W3C home > Mailing lists > Public > www-international@w3.org > July to September 2003

Re: displaying Chinese and Thai characters

From: Addison Phillips [wM] <aphillips@webmethods.com>
Date: Wed, 06 Aug 2003 09:11:35 -0700
Message-ID: <3F3128B7.2080608@webmethods.com>
To: "Audrey Ng (by way of Martin Duerst <duerst@w3.org>)" <audrey@nxspace.com>
CC: www-international@w3.org

Hi Audrey,

The problem is that you are retrieving the string "\u5000\u5001" and not 
the characters that you are trying to represent by using an escape 
sequence. A properties file is converted from another encoding when it 
is read in (and ListResourceBundles are converted by javac to true 
Unicode sequences). Another way to say this is that you are really 
retrieving the string "\\u5000\\u5001" !

It's important to remember that java.lang.String objects are always 
Unicode internally. It is how you convert to/from external sources that 
matters. In the case of a database, though, you are retrieving String 
objects using JDBC. The conversion is done somewhere else, outside your 
control. Presumably you had to write some code to insert \u5000 (etc.) 
into your database instead of the character U+5000. You have to reverse 
that encoding procedure to retrieve the original character.

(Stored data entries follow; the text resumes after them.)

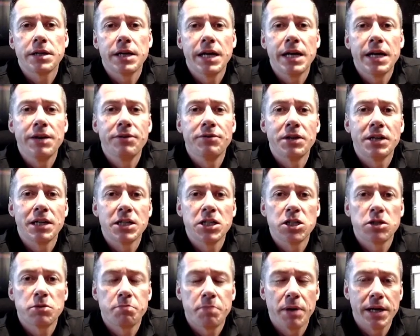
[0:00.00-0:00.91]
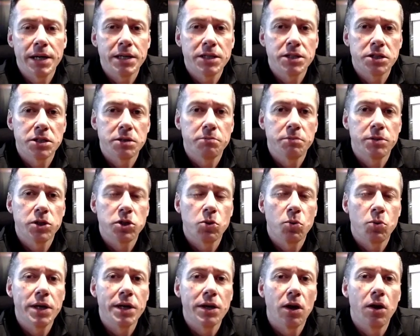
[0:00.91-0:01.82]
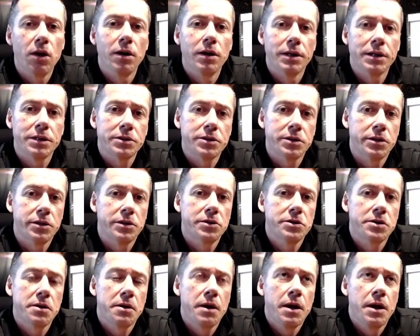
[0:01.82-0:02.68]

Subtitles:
evenly spaced between all listeners.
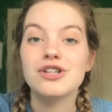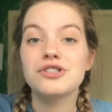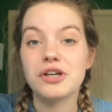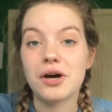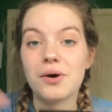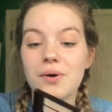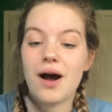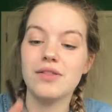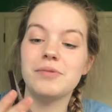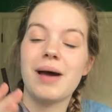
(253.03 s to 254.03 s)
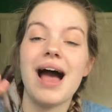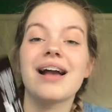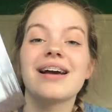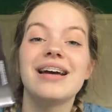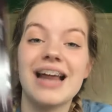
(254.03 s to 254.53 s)
So on the
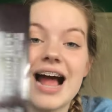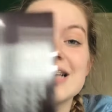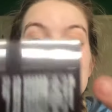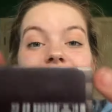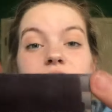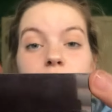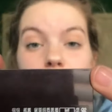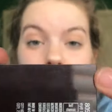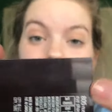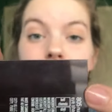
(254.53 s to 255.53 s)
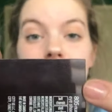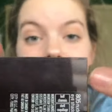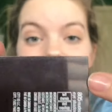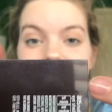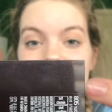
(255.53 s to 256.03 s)
back, it has like the word,
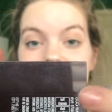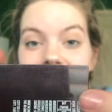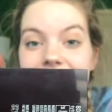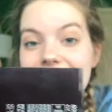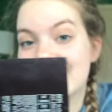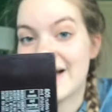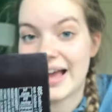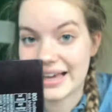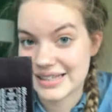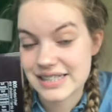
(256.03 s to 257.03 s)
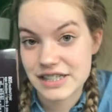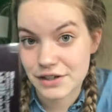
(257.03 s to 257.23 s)
then like, I guess a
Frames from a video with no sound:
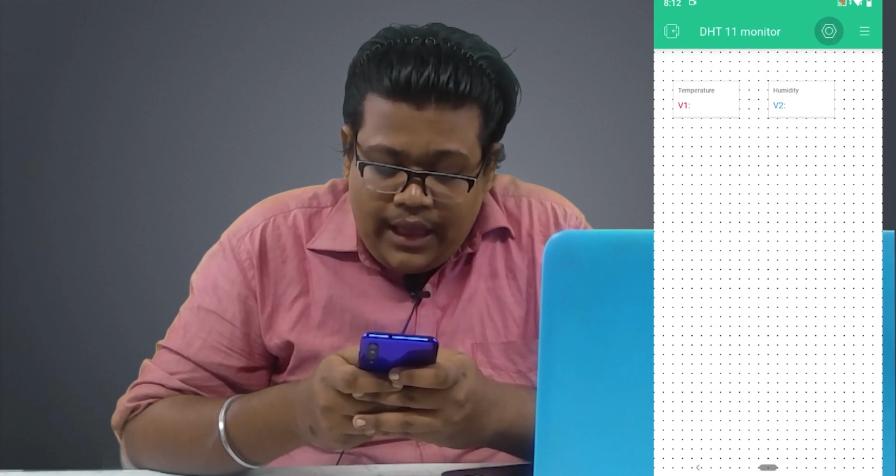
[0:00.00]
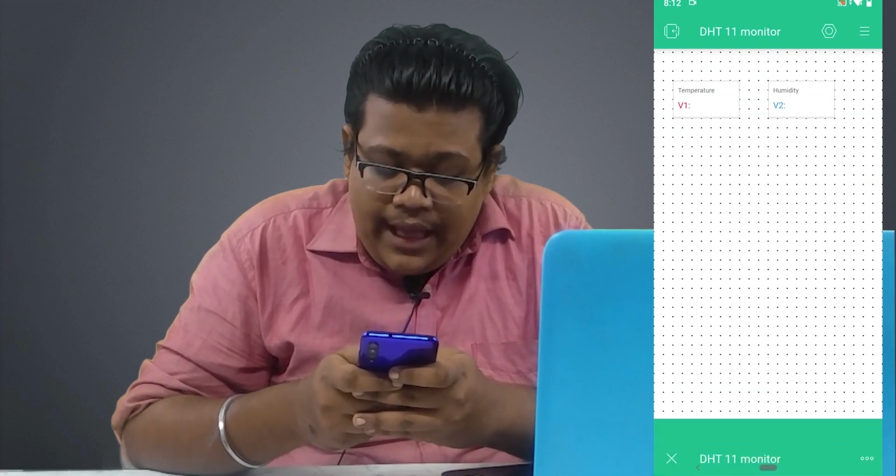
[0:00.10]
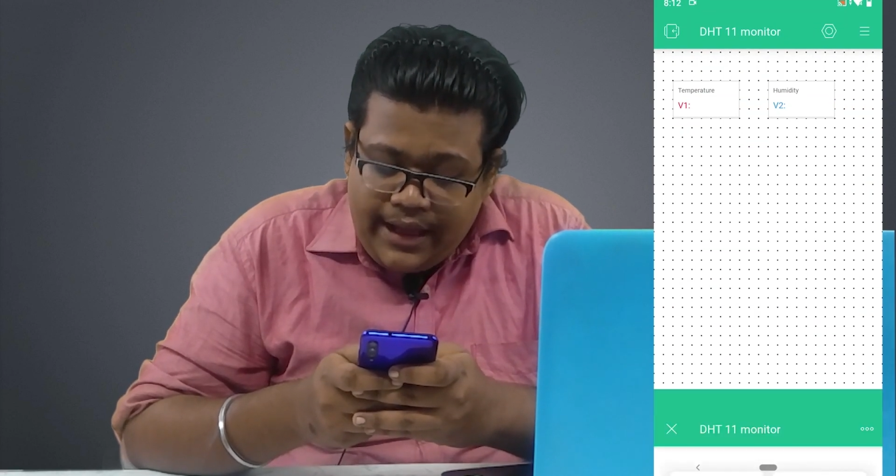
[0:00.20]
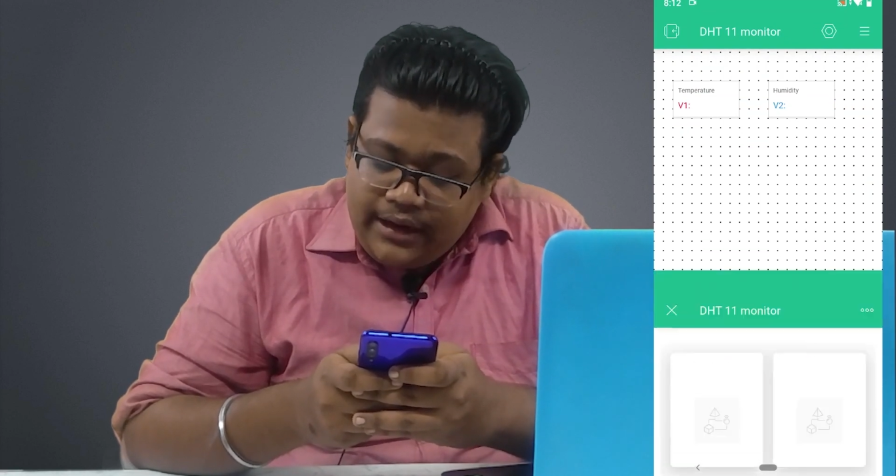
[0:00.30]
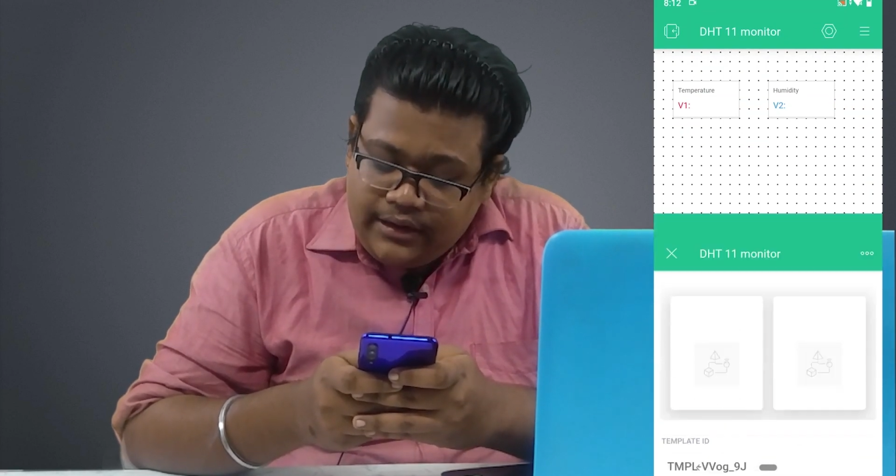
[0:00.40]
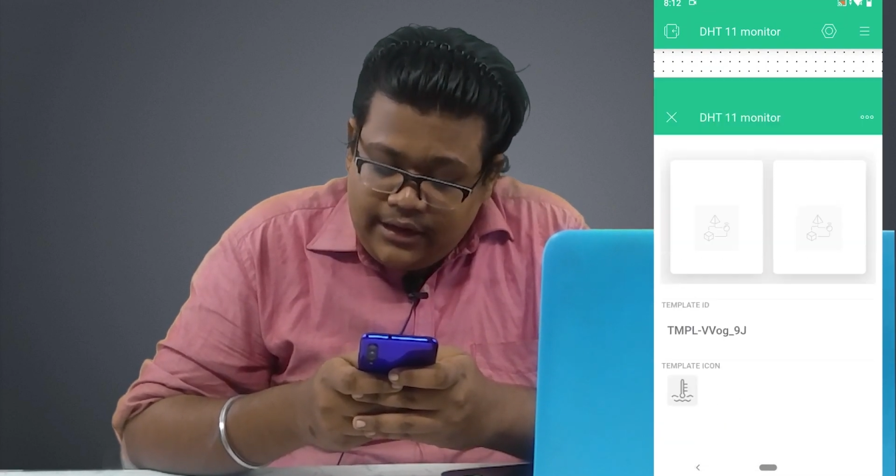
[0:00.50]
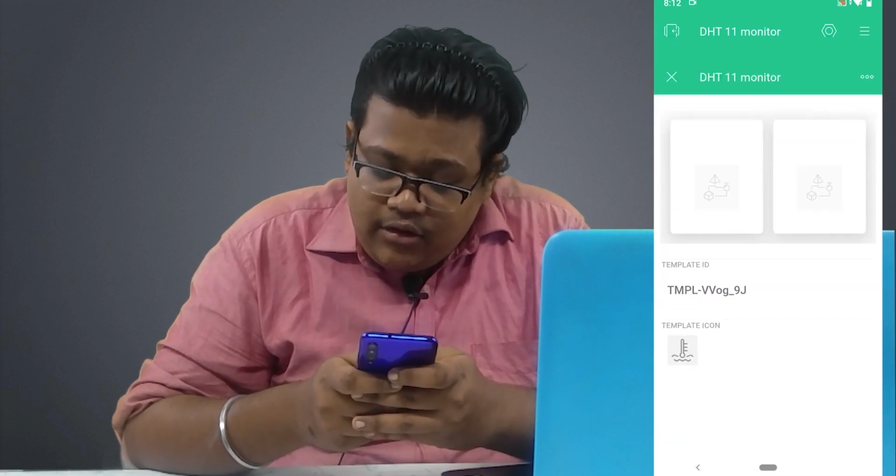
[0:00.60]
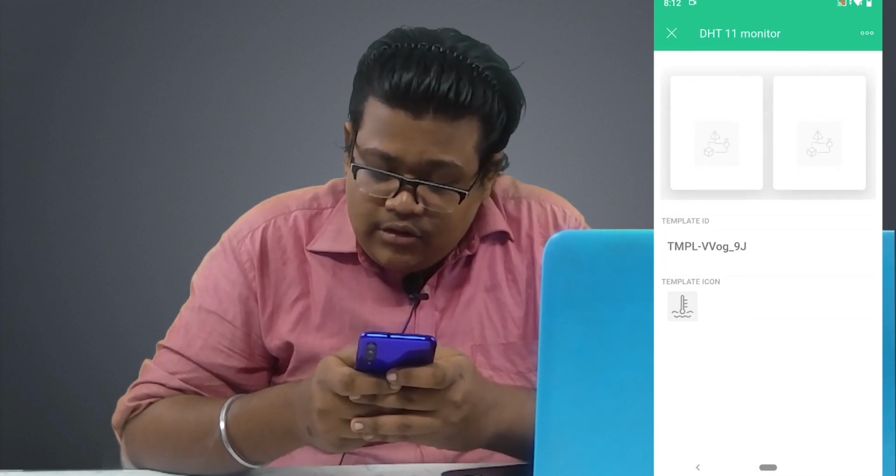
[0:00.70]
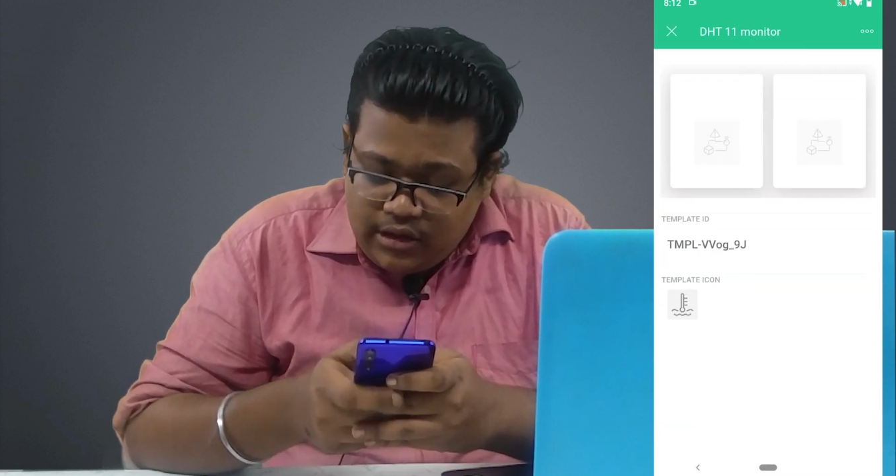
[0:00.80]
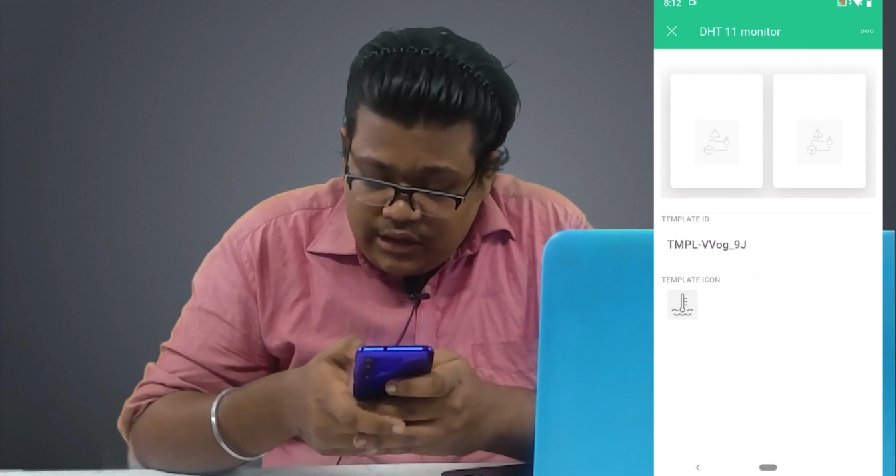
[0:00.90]
Again click
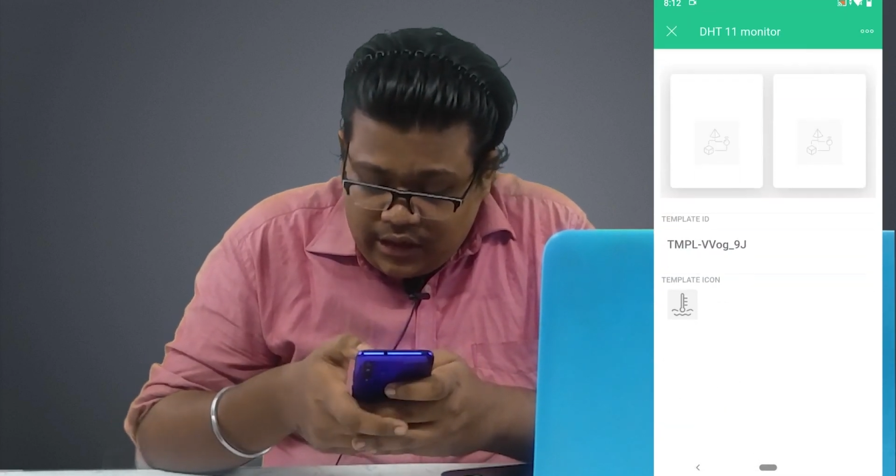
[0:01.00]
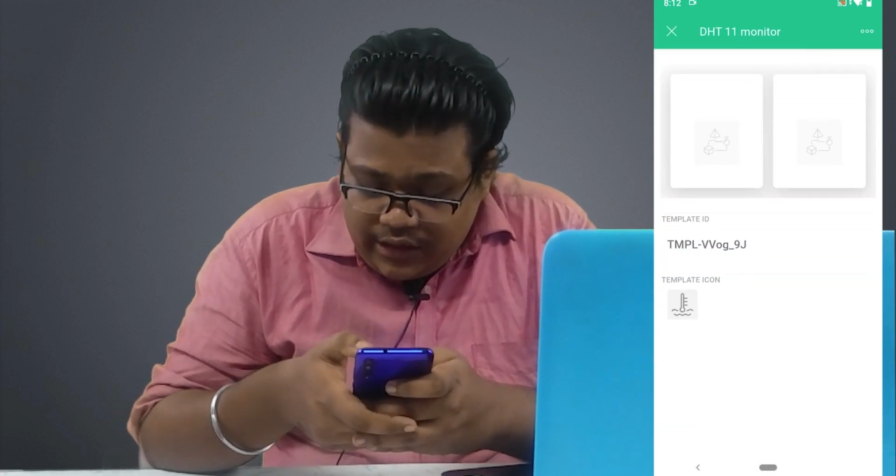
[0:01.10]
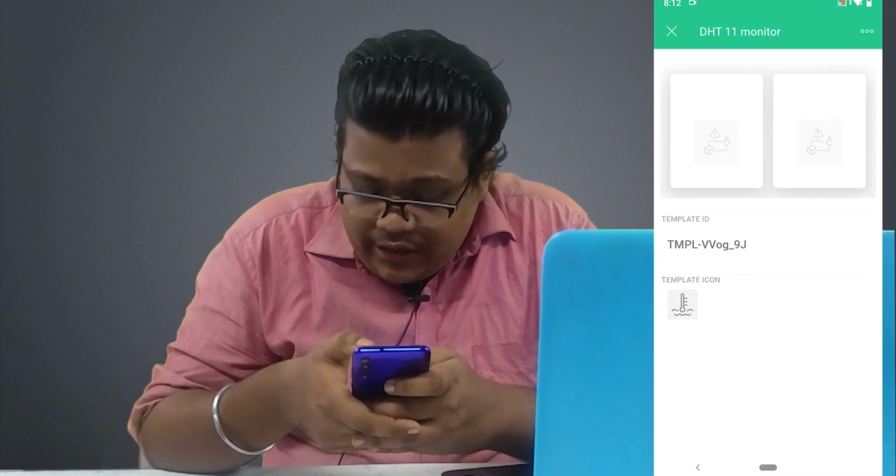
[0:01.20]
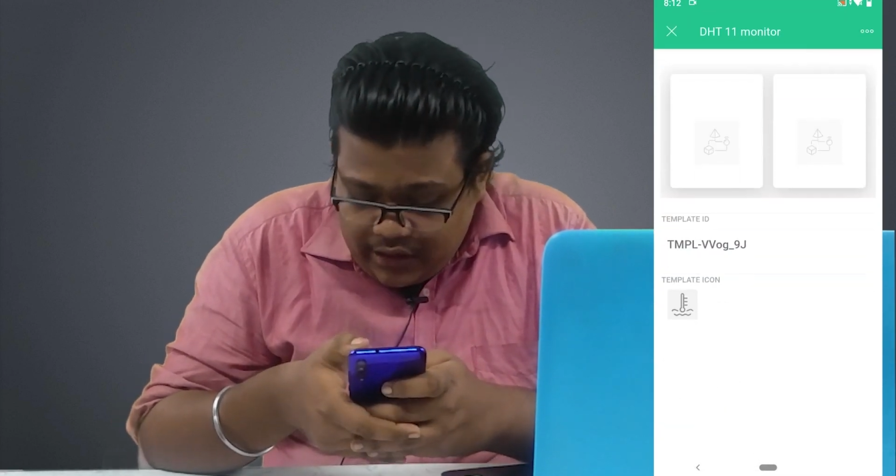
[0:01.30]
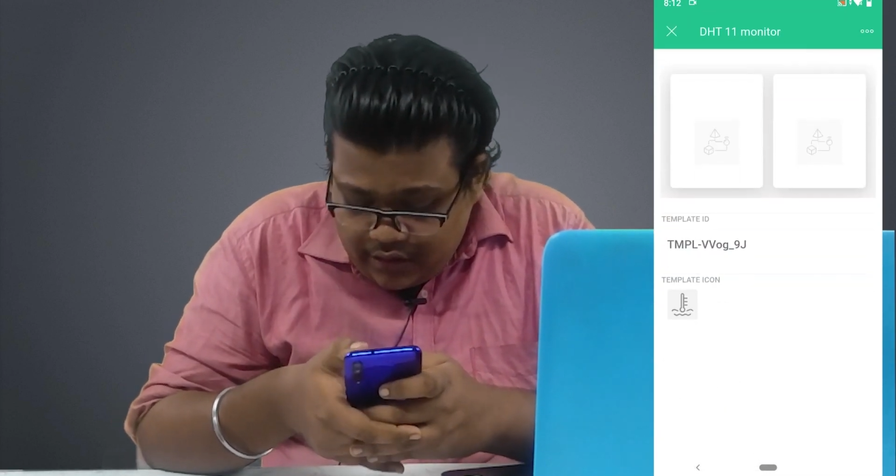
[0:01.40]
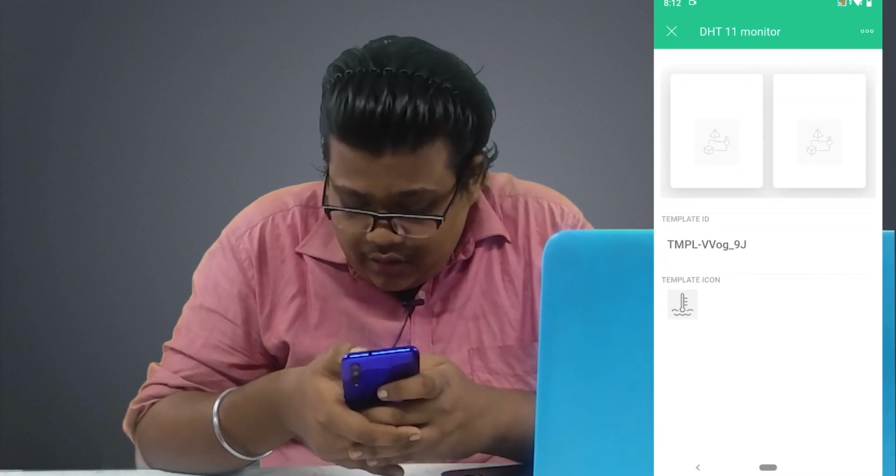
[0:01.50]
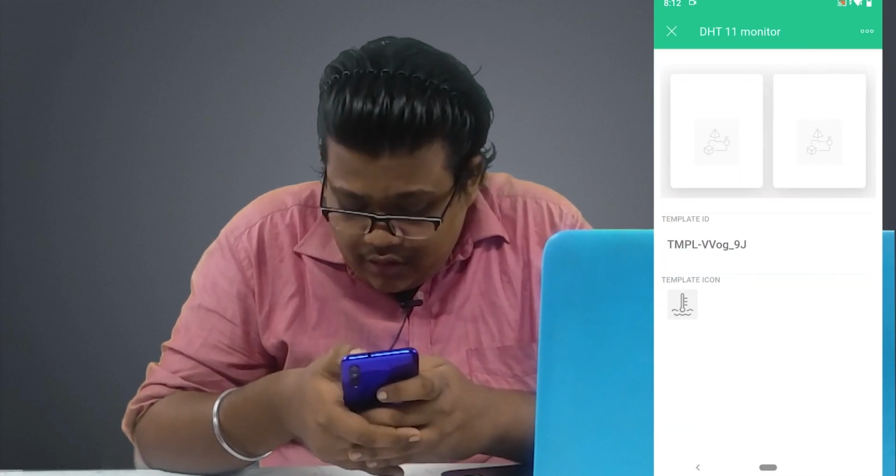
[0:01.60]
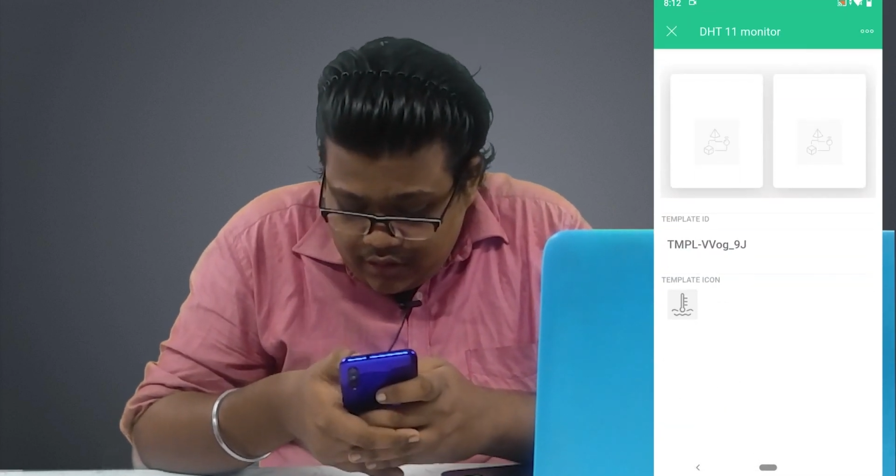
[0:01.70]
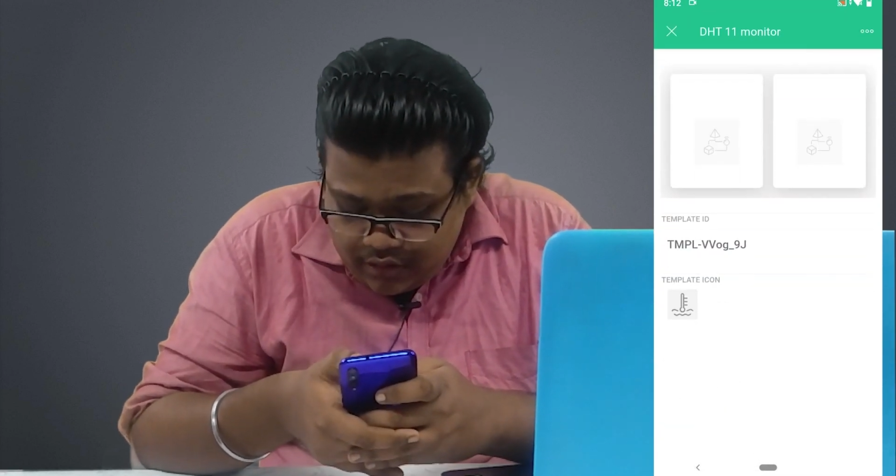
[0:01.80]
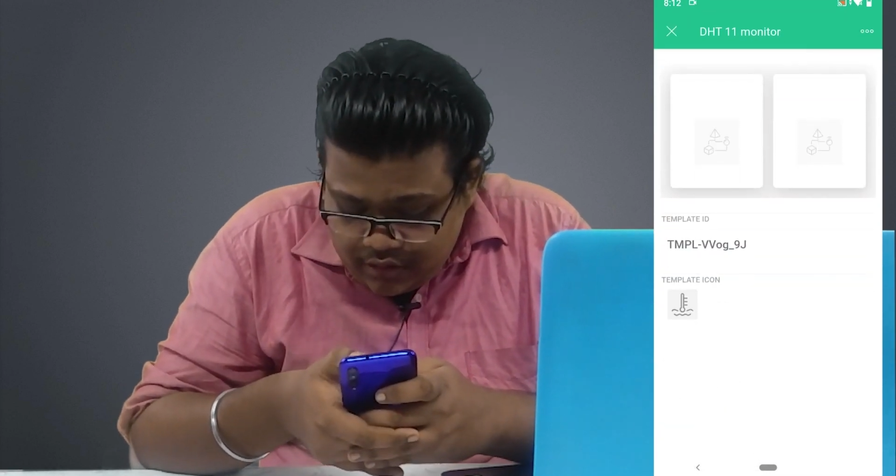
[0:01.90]
on the NUT icon.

Recent mySQL versions (since 8.5) can use the UTF-8 (or UCS-2, aka 
UTF-16) encoding of Unicode. Then you just read/write String objects 
(which are always encoded as Unicode) to/from the database (and not 
worry about encodings) and not mess with escape sequences. This is a far 
better choice, since it means that you can also access the data in the 
database directly.

Best Regards,

Addison

-- 
Addison P. Phillips
Director, Globalization Architecture
webMethods, Inc.

+1 408.962.5487  mailto:aphillips@webmethods.com
-------------------------------------------
Internationalization is an architecture. It is not a feature.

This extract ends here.